**PROMPT**
Quote, word for word, only the lines running from the line with "[0:00.00-0:00.50]" through the end of the listing. Leave out the pictures.
-------------------------
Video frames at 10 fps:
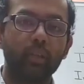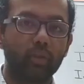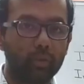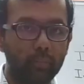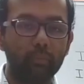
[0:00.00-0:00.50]

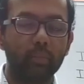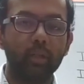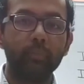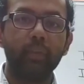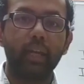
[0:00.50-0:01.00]
So
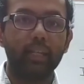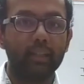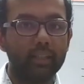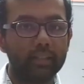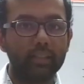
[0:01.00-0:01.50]
remember,
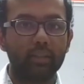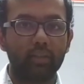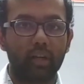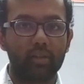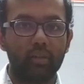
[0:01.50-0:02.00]
in this
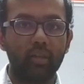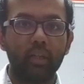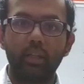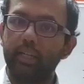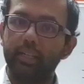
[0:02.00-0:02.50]
instruction,
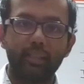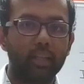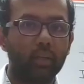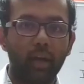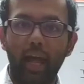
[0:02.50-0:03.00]
let's
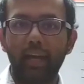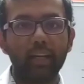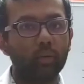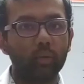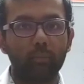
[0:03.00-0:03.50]
say you're
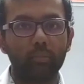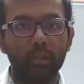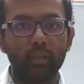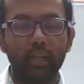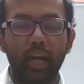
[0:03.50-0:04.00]
adding two
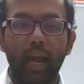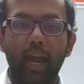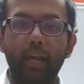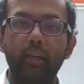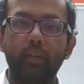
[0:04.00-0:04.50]
numbers
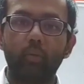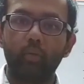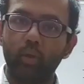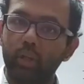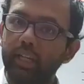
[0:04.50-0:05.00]
and
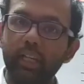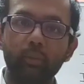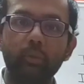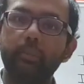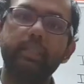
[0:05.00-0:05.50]
you're
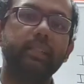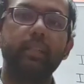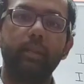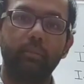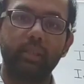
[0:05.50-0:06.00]
dealing with
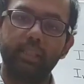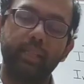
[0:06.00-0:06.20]
BCD numbers.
-------------------------
**SOLUTION**
[0:00.00-0:00.50]

[0:00.50-0:01.00]
So
[0:01.00-0:01.50]
remember,
[0:01.50-0:02.00]
in this
[0:02.00-0:02.50]
instruction,
[0:02.50-0:03.00]
let's
[0:03.00-0:03.50]
say you're
[0:03.50-0:04.00]
adding two
[0:04.00-0:04.50]
numbers
[0:04.50-0:05.00]
and
[0:05.00-0:05.50]
you're
[0:05.50-0:06.00]
dealing with
[0:06.00-0:06.20]
BCD numbers.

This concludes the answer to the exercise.